The Midwest Transportation Center (MTC) sponsors a competitive research program to fund projects focused on State of Good Repair in infrastructure with attention to safety and Data Driven Performance Measures for Enhanced Infrastructure Condition.

The following are some projects led by Iowa State University, as the lead university. Stay up to date on research conducted by the MTC at

Iowa State University

Proof of Concept: Biocement for Road Repair

Project PI: Jian Chu             Project Co-PI: Zhiyou Wen

Road repair is an expensive operation every year. This cost can be greatly reduced if waste materials from the mining and biofuel industries can be used to substitute conventional materials for road repair or construction. The objective of this project is to develop methods to produce a new construction material, biocement, using waste products and apply the new material for road repair and construction.

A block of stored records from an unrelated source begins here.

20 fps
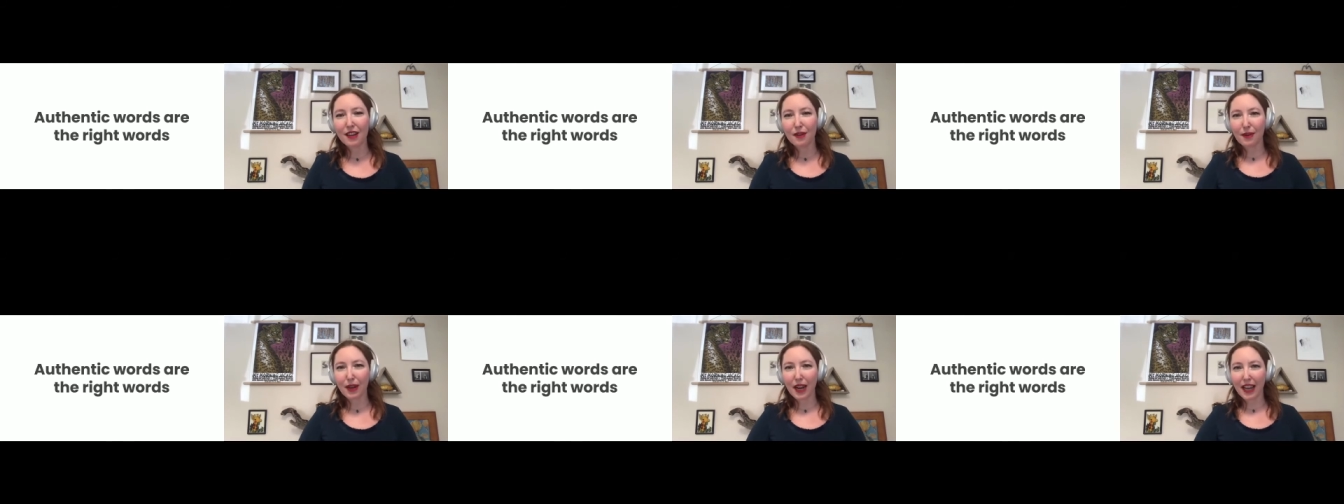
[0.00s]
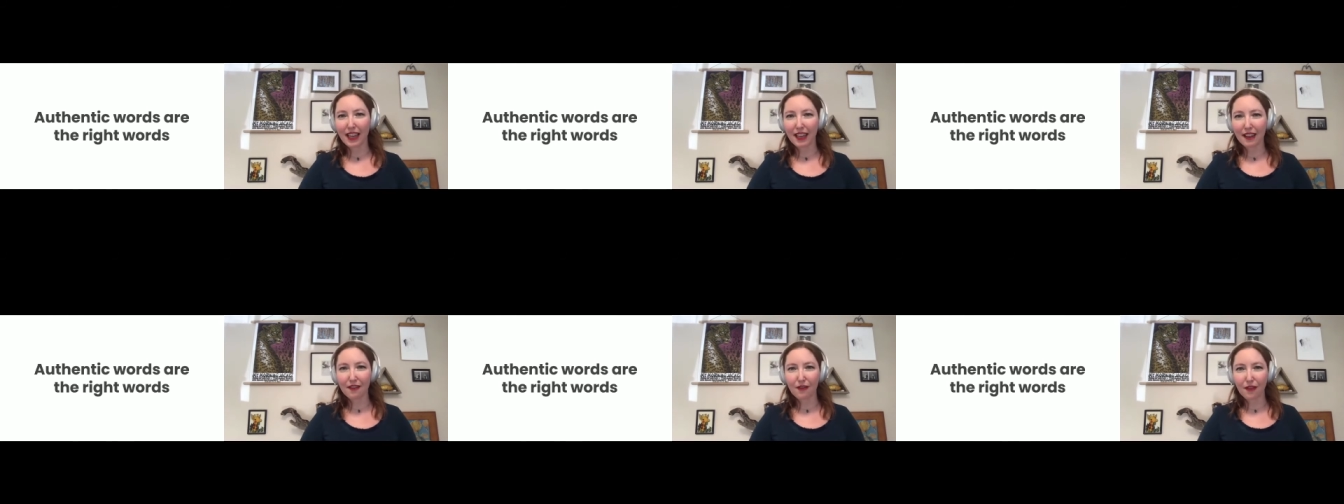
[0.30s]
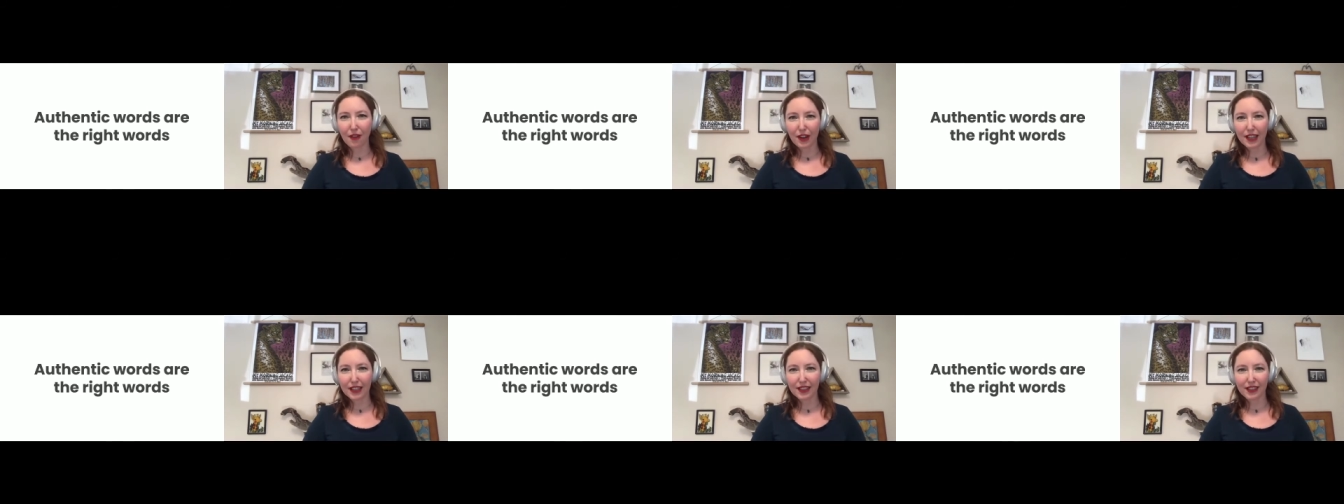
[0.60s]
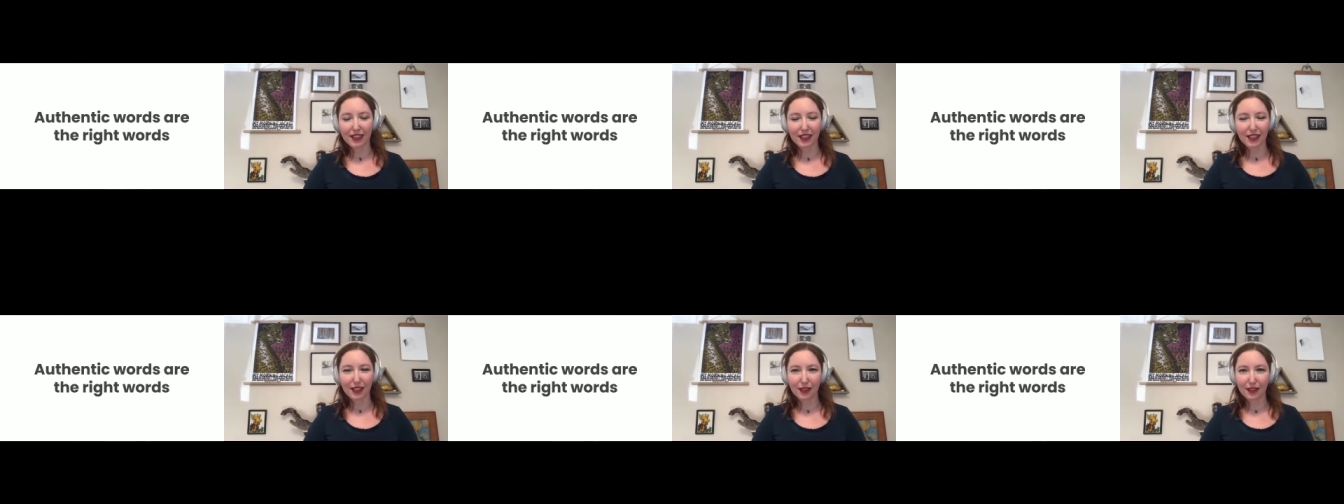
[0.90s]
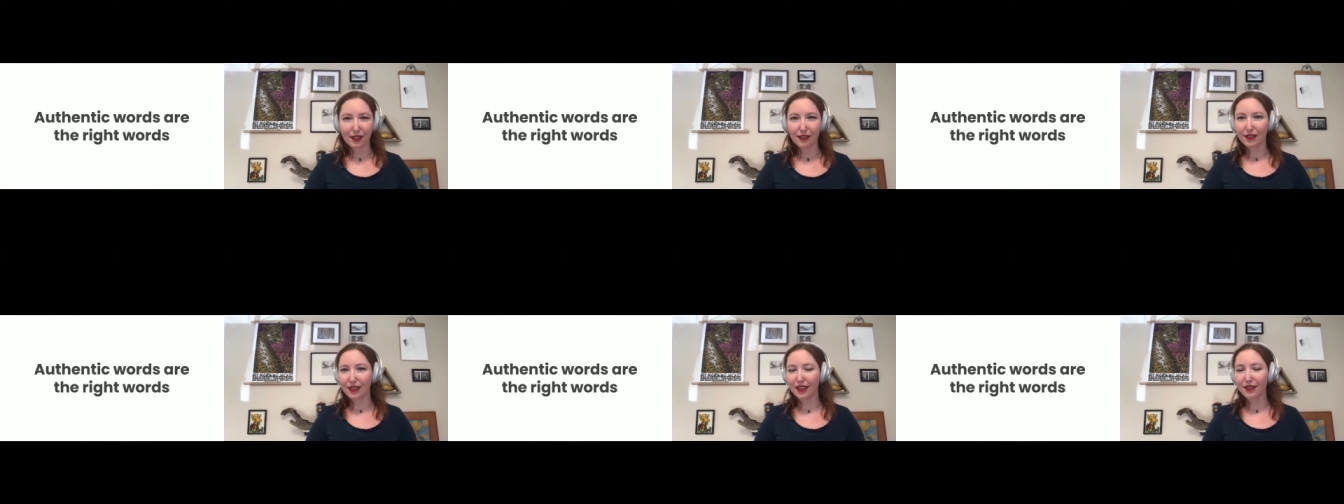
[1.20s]
When I give voice
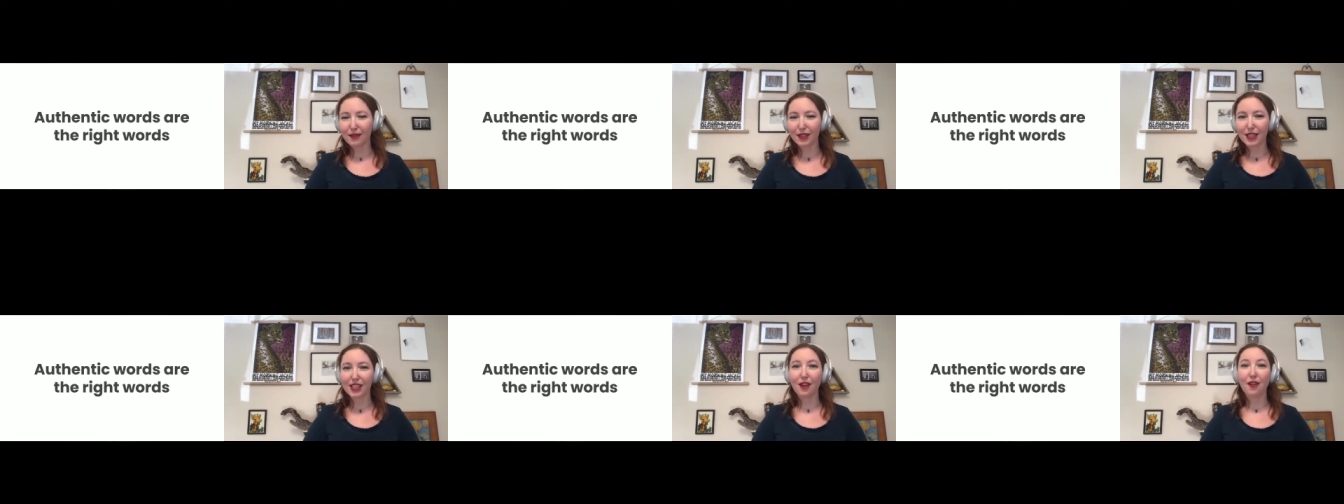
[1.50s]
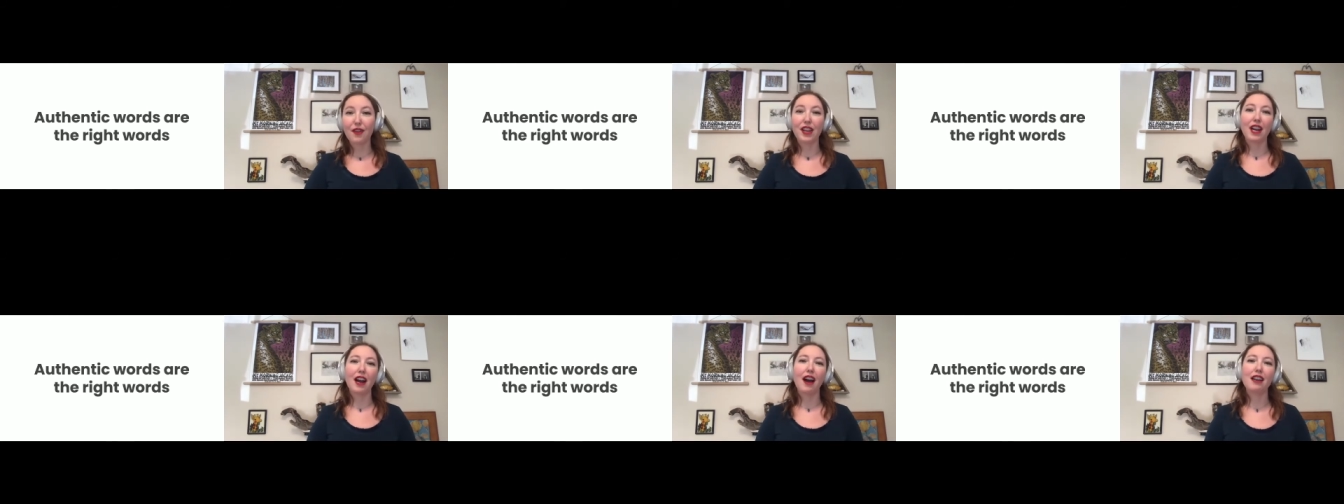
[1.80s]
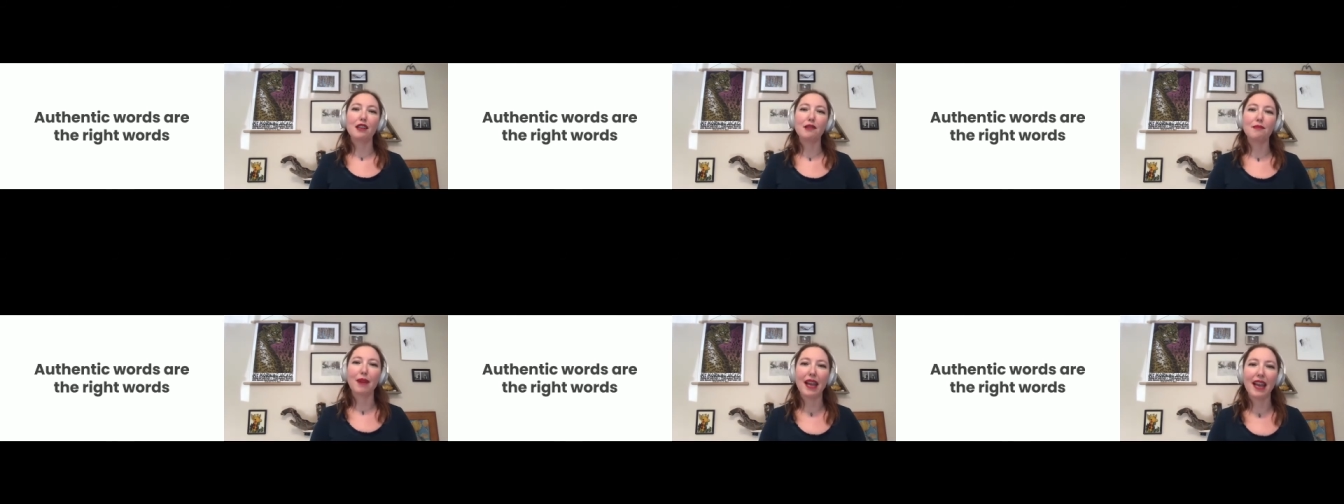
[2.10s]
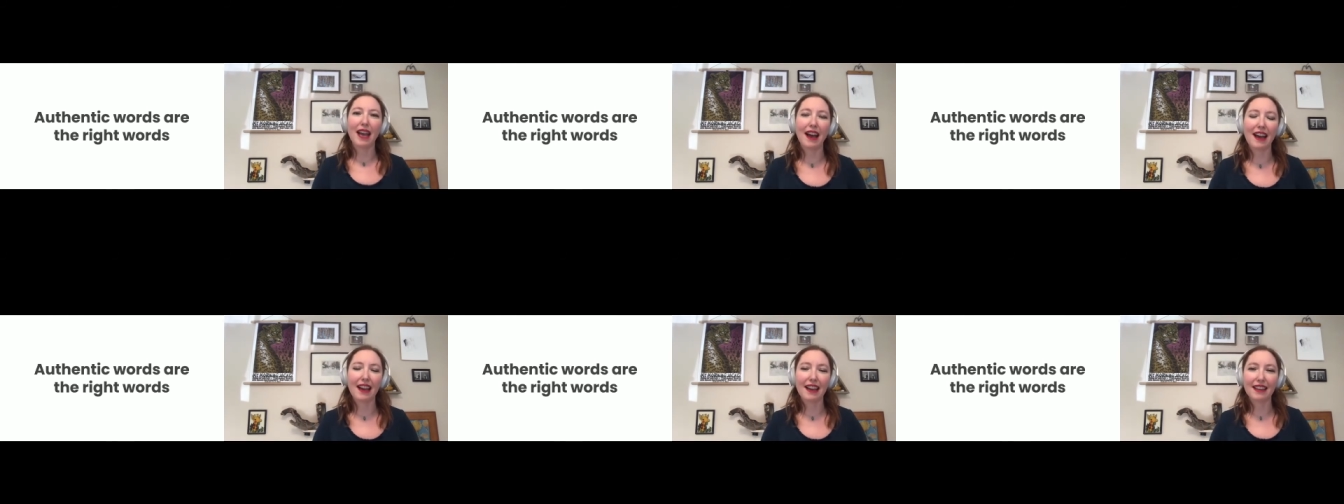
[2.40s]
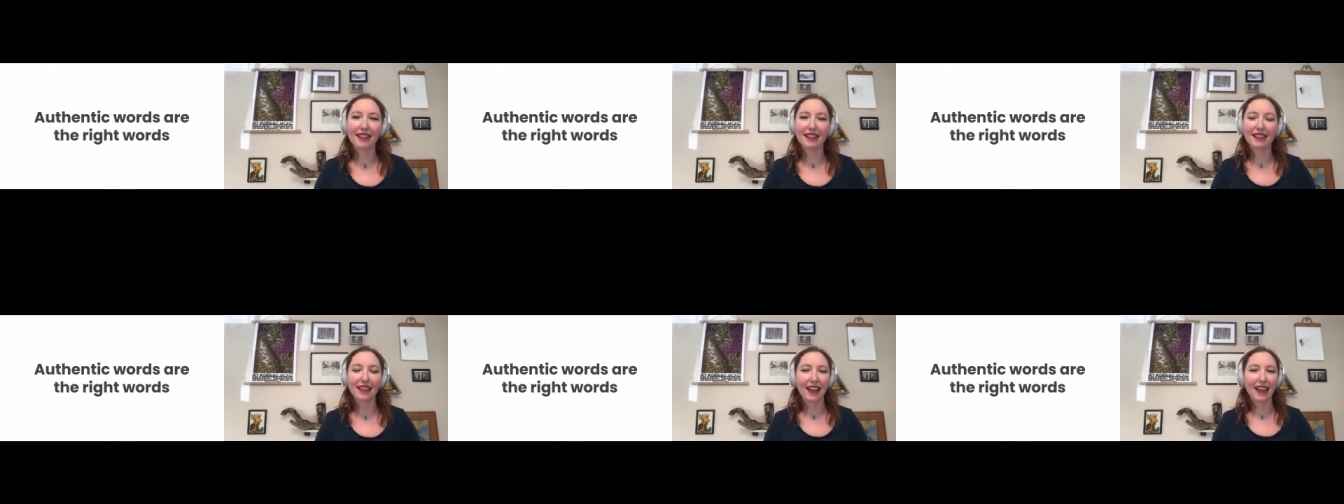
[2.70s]
to what's going on in my
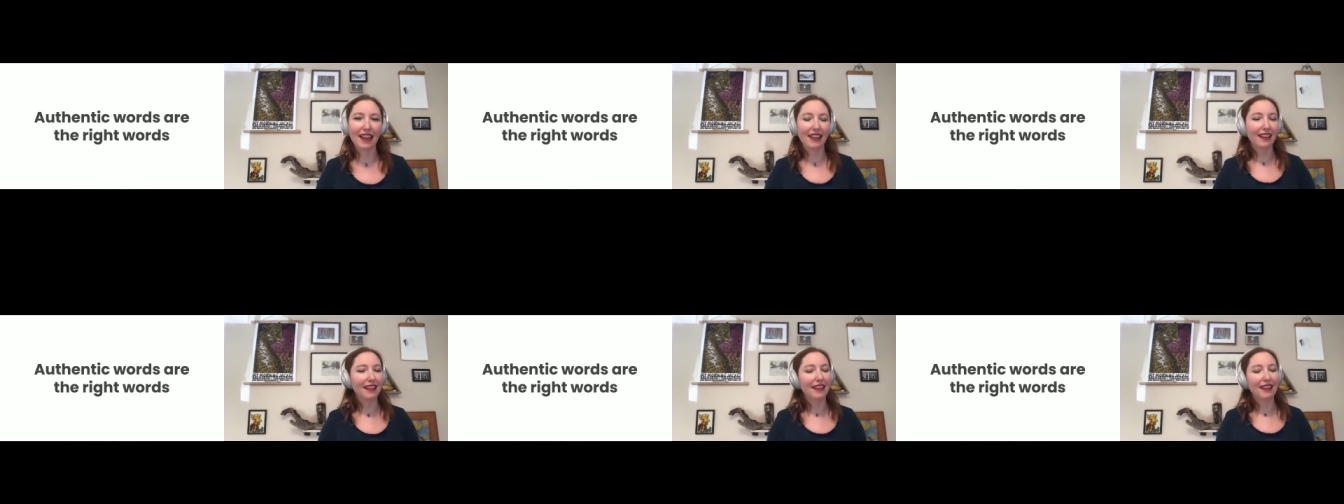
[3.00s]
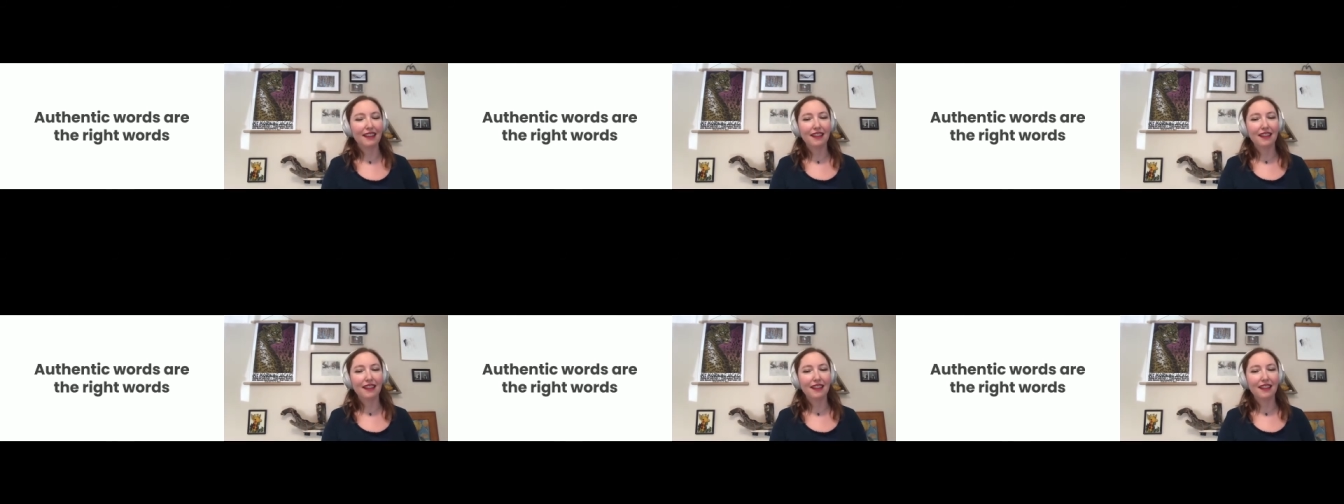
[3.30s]
head, like,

Two types of waste were used in this study. One is limestone fines produced from a limestone mine in Iowa. Another is organic acids, a byproduct produced from a pyrolysis-based biofuel manufacturing process. The limestone fines and organic acids can be used to produce biocement under ambient temperature in an inexpensive way. The cost-effective biocement can be used as a substitute for expensive cement for road repairs and construction. Biocement grout, or biogrout, can be injected directly into cavities or cracks in pavement for road repair. As the viscosity of biogrout is low, biogrout can penetrate better into the road pavement than cement grout. Biocement-mixed aggregate can be used for road base or subbase construction. Biocement solutions can also be applied directly on shoulders as a stabilizer or on unpaved roads as a dust control agent.

The focus of this project is on the development of cost-effective biocement products and their effectiveness for road repair. Once the methods for biocement production and applications are established in laboratory scale, field experiments can be carried out as a follow-up study.

Proof of Concept: Examining Characteristics of Roadway Infrastructure in Various 3D Visualization Modes 

Project PI: Nir Keren                        

Utilizing enhanced visualization in transportation planning and design gained popularity in the last decade. This work aimed at demonstrating the concept of utilizing a highly immersive, virtual reality simulation engine for creating dynamic, interactive, full-scale, three-dimensional (3D) models of highway infrastructure.

For this project, the highway infrastructure element chosen was a two-way, stop-controlled intersection (TWSCI).

VirtuTrace, a virtual reality simulation engine developed by the principal investigator, was used to construct the dynamic 3D model of the TWSCI. The model was implemented in C6, which is Iowa State University’s Cave Automatic Virtual Environment (CAVE).

Representatives from the Institute of Transportation at Iowa State University, as well as representatives from the Iowa Department of Transportation, experienced the simulated TWSCI. The two teams identified verbally the significant potential that the approach introduces for the application of next-generation simulated environments to road design and safety evaluation.